Fanconi anemia with sun-sensitivity caused by a Xeroderma pigmentosum-associated missense mutation in XPF
Background: Fanconi anemia (FA) is an inherited genomic instability disorder with congenital and developmental abnormalities, bone marrow failure and predisposition to cancer early in life, and cellular sensitivity to DNA interstrand crosslinks. Case presentation: A fifty-one-year old female patient, initially diagnosed with FA in childhood on the basis of classic features and increased chromosomal breakage, and remarkable sun-sensitivity is described. She only ever had mild haematological abnormalities and no history of malignancy. To identify and characterise the genetic defect in this lady, who is one of the oldest reported FA patients, we used whole-exome sequencing for identification of causative mutations, and functionally characterized the cellular phenotype. Detection of the novel splice site mutation c.793-2A > G and the previously described missense mutation c.1765C > T (p.Arg589Trp) in XPF/ERCC4/FANCQ assign her as the third individual of complementation group FA-Q. Ectopic expression of wildtype, but not mutant, XPF/ERCC4/FANCQ, in patient-derived fibroblasts rescued cellular resistance to DNA interstrand-crosslinking agents. Patient derived FA-Q cells showed impaired nuclear excision repair capacity. However, mutated XPF/ERCC4/FANCQ protein in our patient's cells, as in the two other patients with FA-Q, was detectable on chromatin, in contrast to XP-F cells, where missense-mutant protein failed to properly translocate to the nucleus.

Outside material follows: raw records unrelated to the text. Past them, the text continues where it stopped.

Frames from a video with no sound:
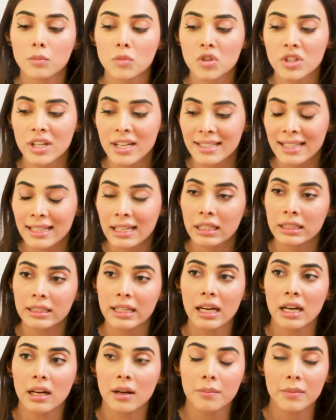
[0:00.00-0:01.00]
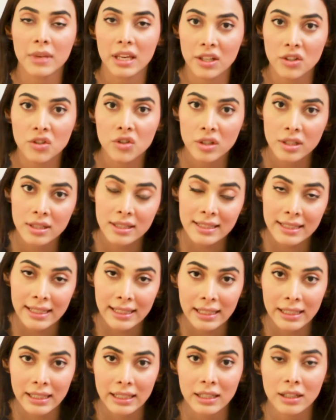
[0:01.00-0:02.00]
मुझे ऐसा लगता है हम एशियंस
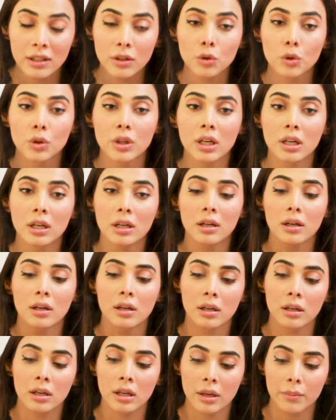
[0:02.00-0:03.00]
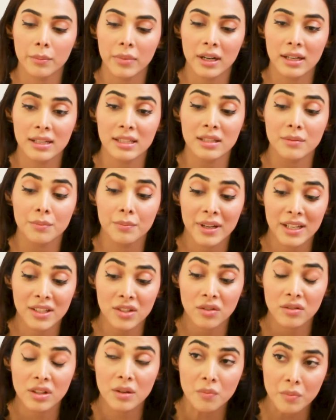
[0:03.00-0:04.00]
के लिए हुदा के पास
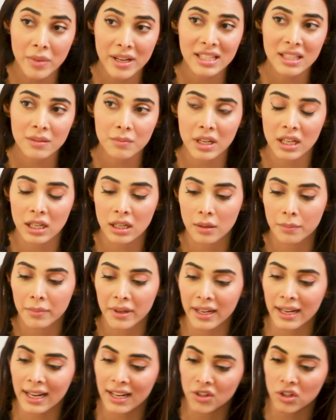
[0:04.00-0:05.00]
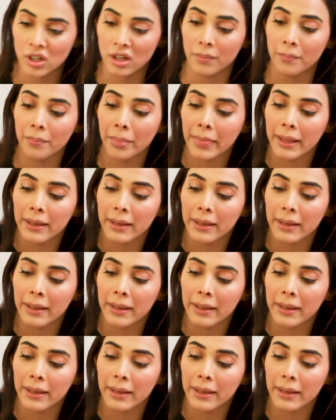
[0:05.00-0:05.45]
बेस्ट ऑफ द बेस्ट मेकअप है अच्छा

Conclusions: Patients with FA characteristics and UV sensitivity should be tested for mutations in XPF/ERCC4/FANCQ. The missense mutation p.Arg589Trp was previously detected in patients diagnosed with Xeroderma pigmentosum or Cockayne syndrome. Hence, phenotypic manifestations associated with this XPF/ERCC4/ FANCQ mutation are highly variable.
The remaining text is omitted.